II- Não tendo ocorrido tal vício, o parecer emitido por esse conselho e, posteriormente aprovado pela Assembleia Geral, subsiste validamente, não sendo, assim, de emitir um outro.
III- Daí que exista a impossibilidade de renovação das deliberações sociais tomadas na dita assembleia e, nesse enquadramento.
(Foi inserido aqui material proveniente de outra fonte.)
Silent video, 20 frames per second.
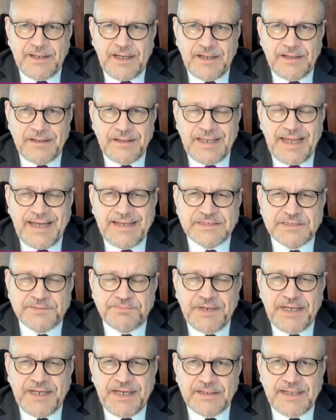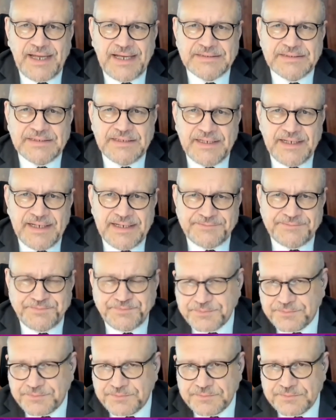in late spring next year
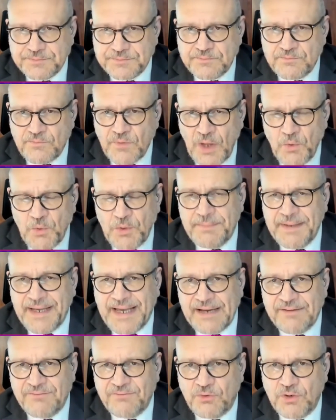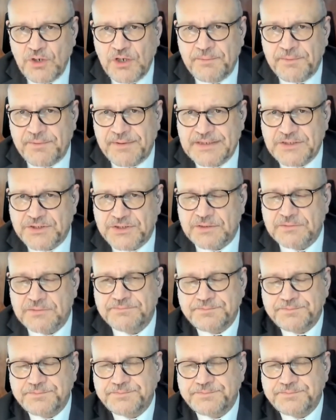it will become fully operational.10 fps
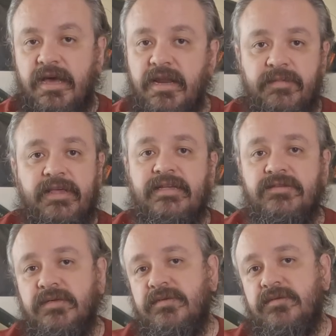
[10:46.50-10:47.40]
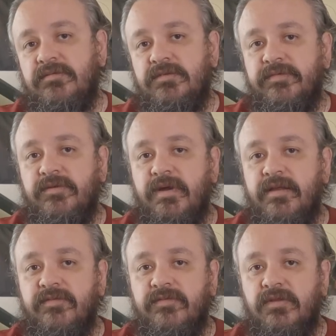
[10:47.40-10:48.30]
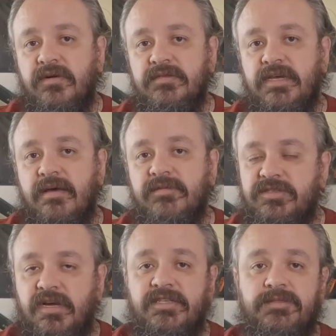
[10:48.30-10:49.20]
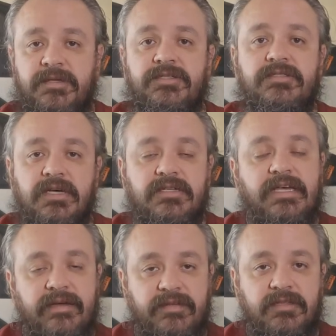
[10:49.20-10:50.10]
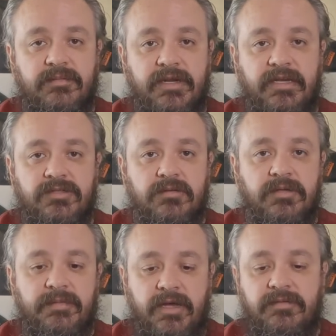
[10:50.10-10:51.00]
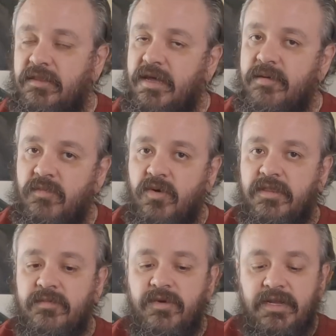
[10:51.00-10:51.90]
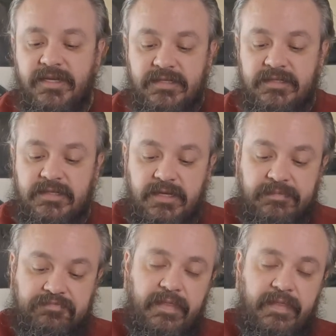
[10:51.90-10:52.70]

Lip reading: Now, anybody that's driven a Raptor for a long time, the stock suspension does have a little bit extra rebound, a lot more than we'd like to see.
IV- Uma questão não pode ser apreciada no Supremo, se na Relação o não foi, e porque os recursos visam a reapreciação das questões tratadas no tribunal "ad quo", e não o tratamento de "questões novas", ressalvadas as hipóteses excepcionais, e no quadro do artigo 690, do C.P.Civil
V- O Supremo só julga de direito, não lhe cumprindo discutir os critérios de razoabilidade ou de oportunidade, assumidos na Relação, sobre a concessão de prazo para a renovação prevista no artigo 62, n. 3, do C.das Sociedades Comerciais, e no âmbito do artigo 722 do C.P.Civil, por tais critérios envolverem discricionaridade do julgador.